Advantages of Open RAN
An open environment expands the ecosystem, and with more vendors providing the building blocks, there is more innovation and more options for the Operators. They can also add new services. For example, Artificial Intelligence can be introduced via the RIC to optimize the network in the vicinity of a football stadium on a match day.
CloudRAN (vRAN - Virtualized Radio Access Network)
Whilst Virtualization of the RAN is not the same as Open RAN, it can be deployed in conjunction and makes the RAN much more flexible. What was done in hardware can now be done in software which reduces entry barriers into the market. The DU and CU are effectively computers running software. Instead of using custom hardware, they can now be virtualized and run on any Cloud Server, as long as it is near the base station to reduce latency. Nokia calls this Cloud RAN and its software is the same as which runs on bespoke hardware to ensure feature parity and facilitate maintenance of the releases. Nokia offers a full portfolio of solutions to mobile operators including a cloud computing hardware platform (Nokia AirFrame Open Edge) and software. An operator can also use alternative cloud computing hardware from a different vendor and run Nokia’s Cloud RAN software on it.
Nokia and Open RAN
Nokia is a supporter of Open RAN and was the first major telco equipment vendor to join the O-RAN ALLIANCE. Global mobile operators are pushing for open, intelligent, virtualized, and fully interoperable RAN solutions. Governments are looking to O-RAN as a way to introduce new suppliers to their market and drive local 5G innovation. More market diversity is likely to accelerate this. New open and disaggregated architectures, software, and hardware such as Open RAN, gives operators the flexibility to extend 5G to more users in a cost-effective, secure, and energy-efficient way. Nokia sees this flexibility as a way to stimulate greater innovation across industries in areas such as telemedicine and smart factories.
Nokia RAN products include:
Radio Access Network (RAN). The final link between the network and the phone. Contains Radio Unit (RU), Distributed Unit (DU) and Centralised Unit (CU).
Core Network (Core). Controls the network.
Open RAN is about disaggregated RAN functionality built using open interface specifications between elements. It can be implemented in vendor-neutral hardware and software-defined technology based on open interfaces and community-developed standards.
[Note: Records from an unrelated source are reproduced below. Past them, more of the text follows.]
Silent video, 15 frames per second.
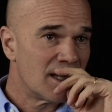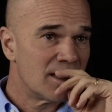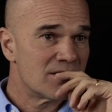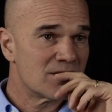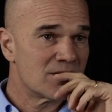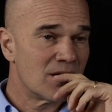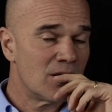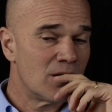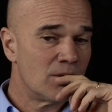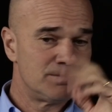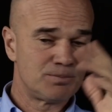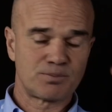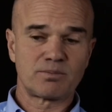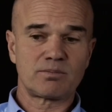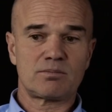So
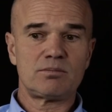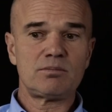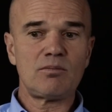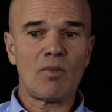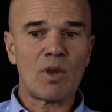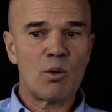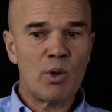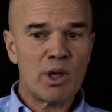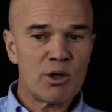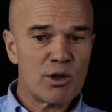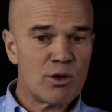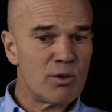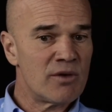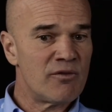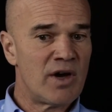what are
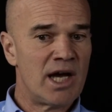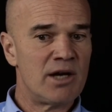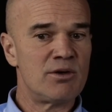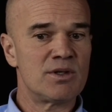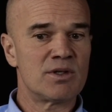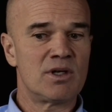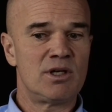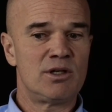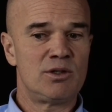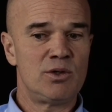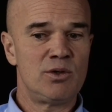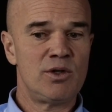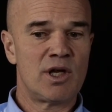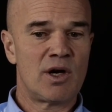the refiners going to do?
Open interfaces include (open) Fronthaul and (open) Midhaul connecting the different parts of the RAN and (open) Backhaul between the RAN and the Core.
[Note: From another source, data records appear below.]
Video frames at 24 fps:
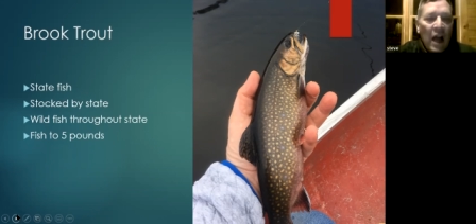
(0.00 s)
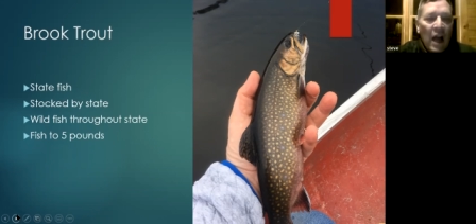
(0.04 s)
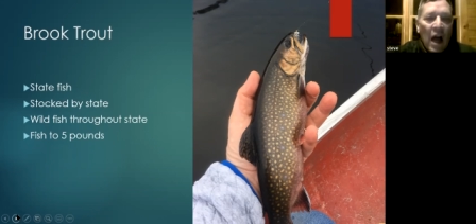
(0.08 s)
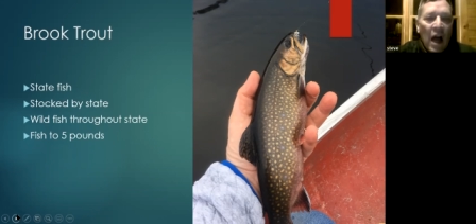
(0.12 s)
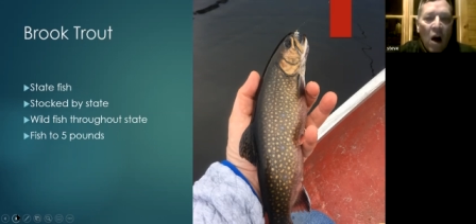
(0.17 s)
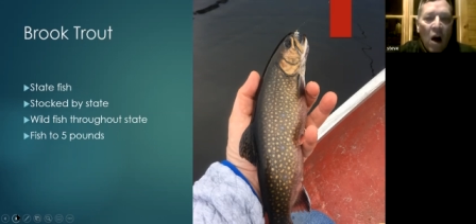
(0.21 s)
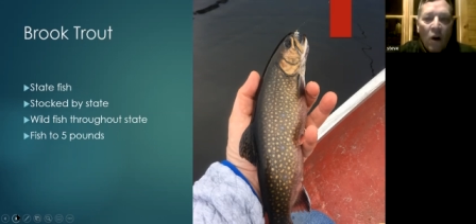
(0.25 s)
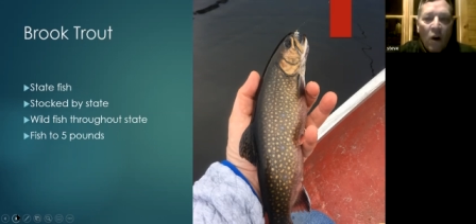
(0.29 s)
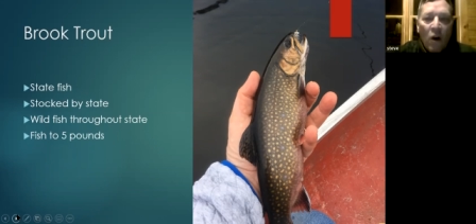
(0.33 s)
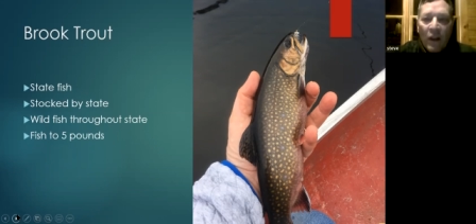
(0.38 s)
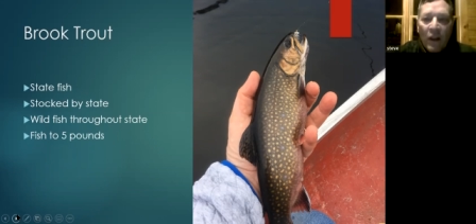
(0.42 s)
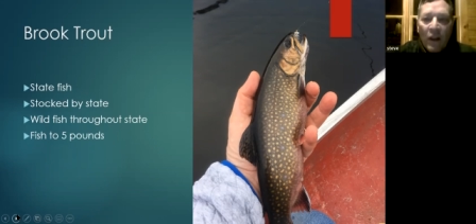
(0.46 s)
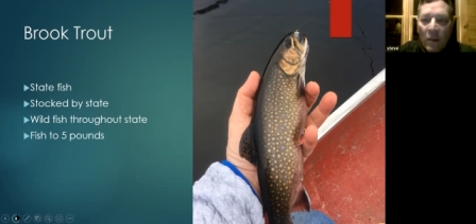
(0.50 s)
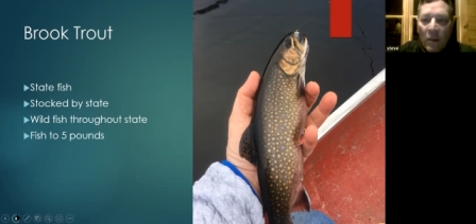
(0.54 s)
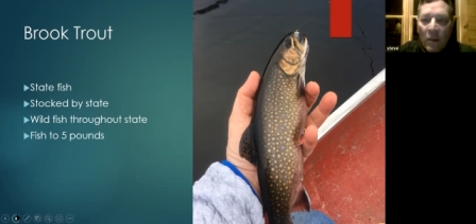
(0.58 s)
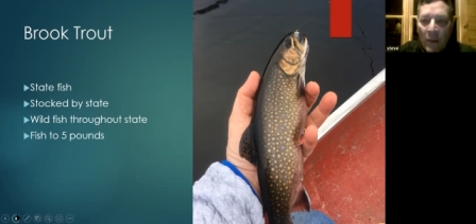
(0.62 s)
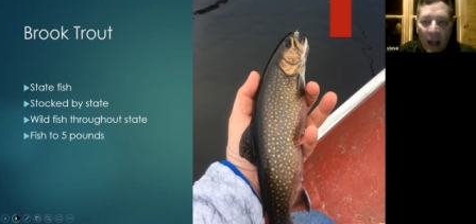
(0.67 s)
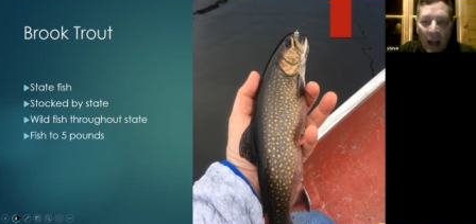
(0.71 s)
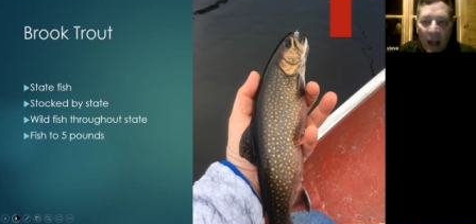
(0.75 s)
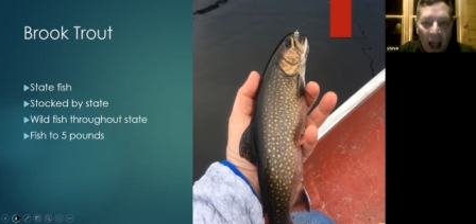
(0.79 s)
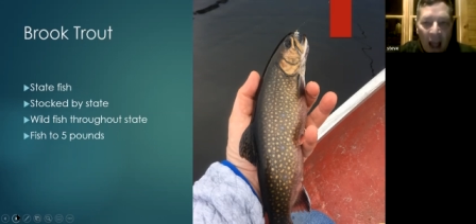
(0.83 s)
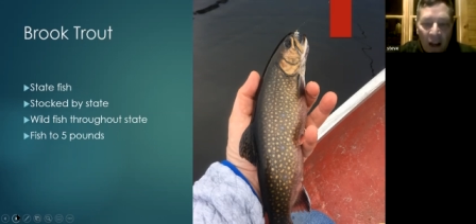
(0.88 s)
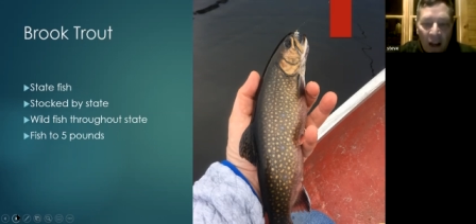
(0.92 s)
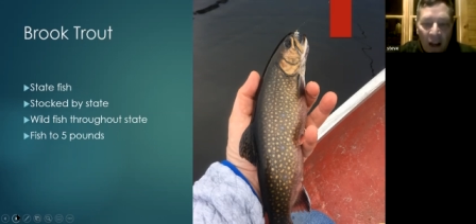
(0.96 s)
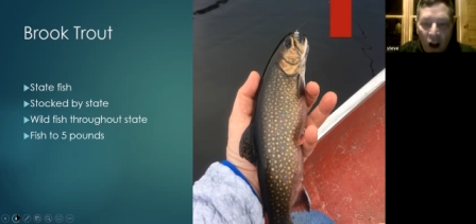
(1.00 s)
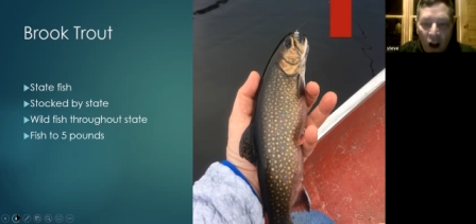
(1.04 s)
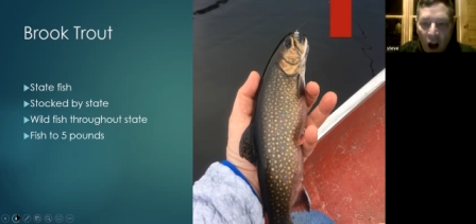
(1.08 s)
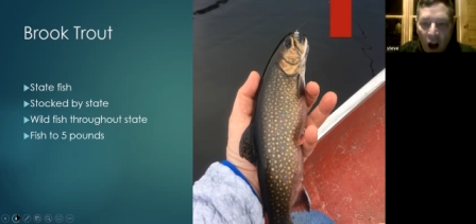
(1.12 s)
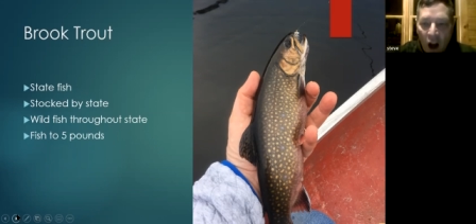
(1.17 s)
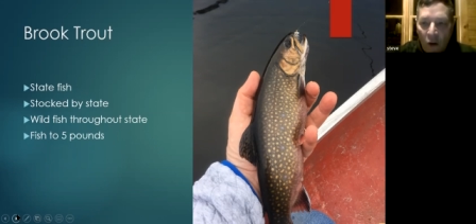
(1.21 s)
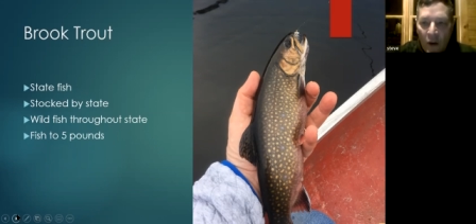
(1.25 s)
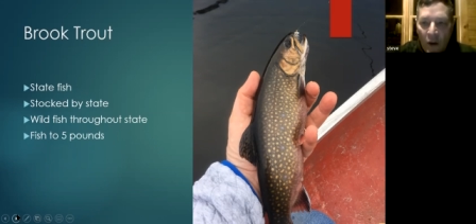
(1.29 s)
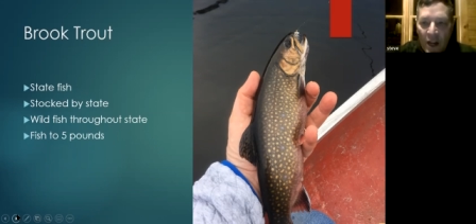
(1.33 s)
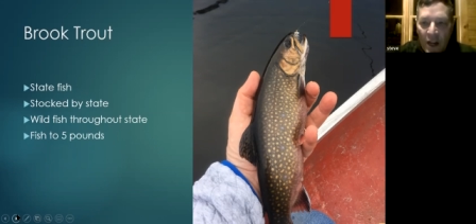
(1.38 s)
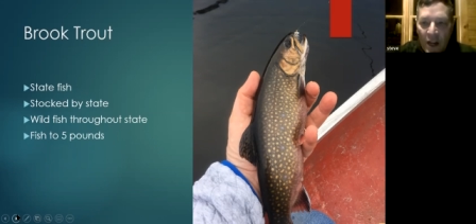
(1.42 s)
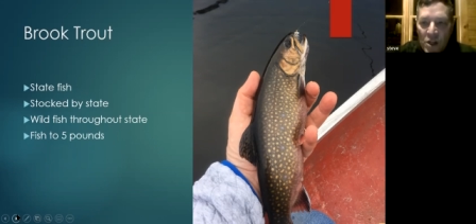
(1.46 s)
out in the
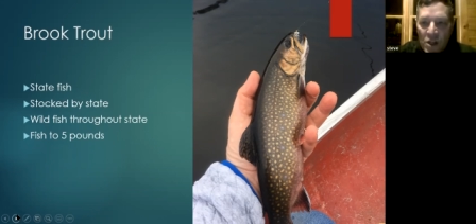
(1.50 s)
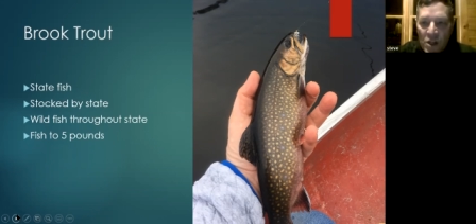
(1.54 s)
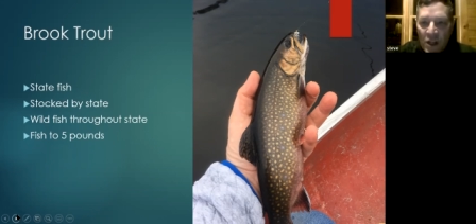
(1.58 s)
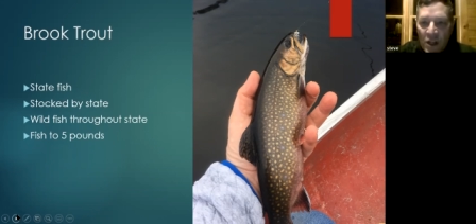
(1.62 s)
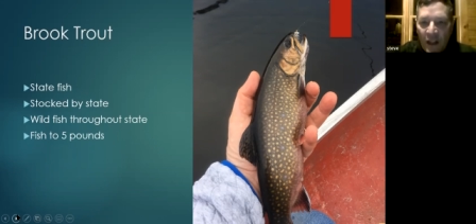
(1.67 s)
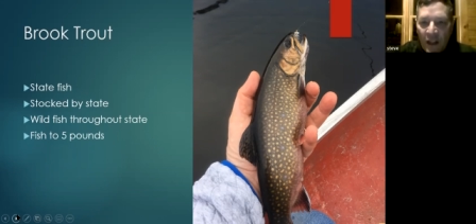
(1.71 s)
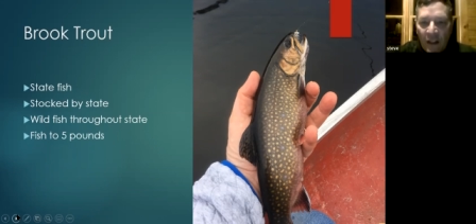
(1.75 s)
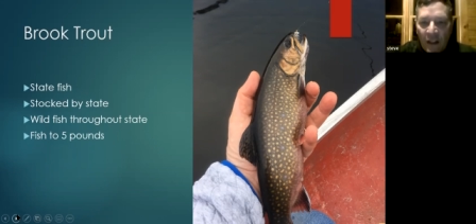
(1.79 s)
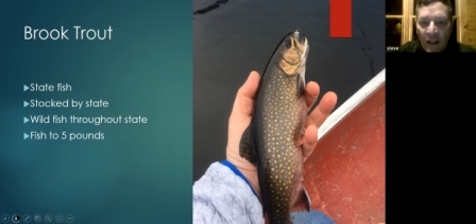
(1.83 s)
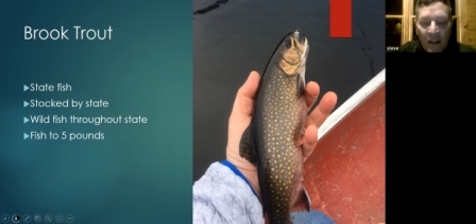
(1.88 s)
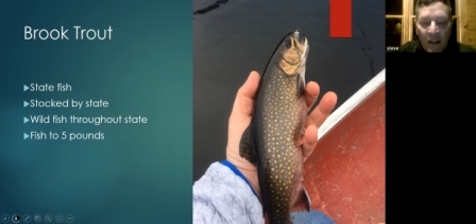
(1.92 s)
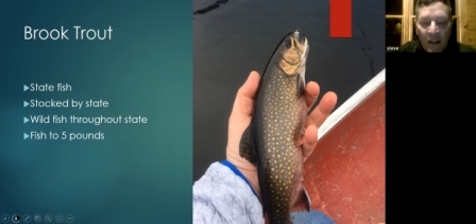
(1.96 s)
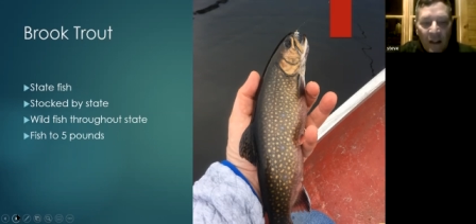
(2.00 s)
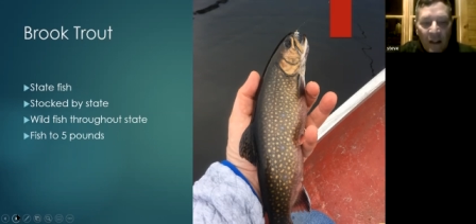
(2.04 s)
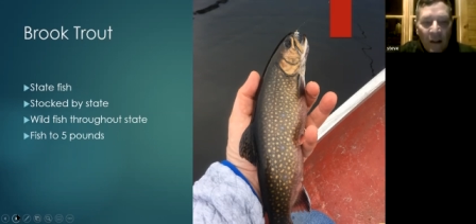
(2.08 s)
Monadnock region.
O-RAN. O-RAN refers to the O-RAN ALLIANCE or its designated specifications. O-RAN Alliance is a specification group defining next-generation RAN infrastructures, empowered by principles of intelligence and openness. It is a worldwide community of around 200 mobile operators, vendors, and research & academic institutions operating in the Radio Access Network (RAN) industry. Its mission is to re-shape the industry towards more intelligent, virtualized network elements, white-box hardware, and standardized and open interfaces. The term O-RAN refers to interfaces and architecture elements as specified by the O-RAN alliance.
Open RAN Policy Coalition represents a group of companies formed to promote policies that will advance the adoption of open and interoperable solutions in the Radio Access Network (RAN).
RAN Intelligence Controller (RIC) is a new network element that enables new services to be introduced into the Radio Network, e.g. software that optimizes the performance of the network. The RIC works by exposing an API (application programming interface) that lets software talk to each other.
- Cloud RAN or vRAN means implementation of the RAN in a more open and flexible architecture that virtualizes network functions in software platforms based on general-purpose processors. vRAN utilizing open interfaces is one component of Open RAN.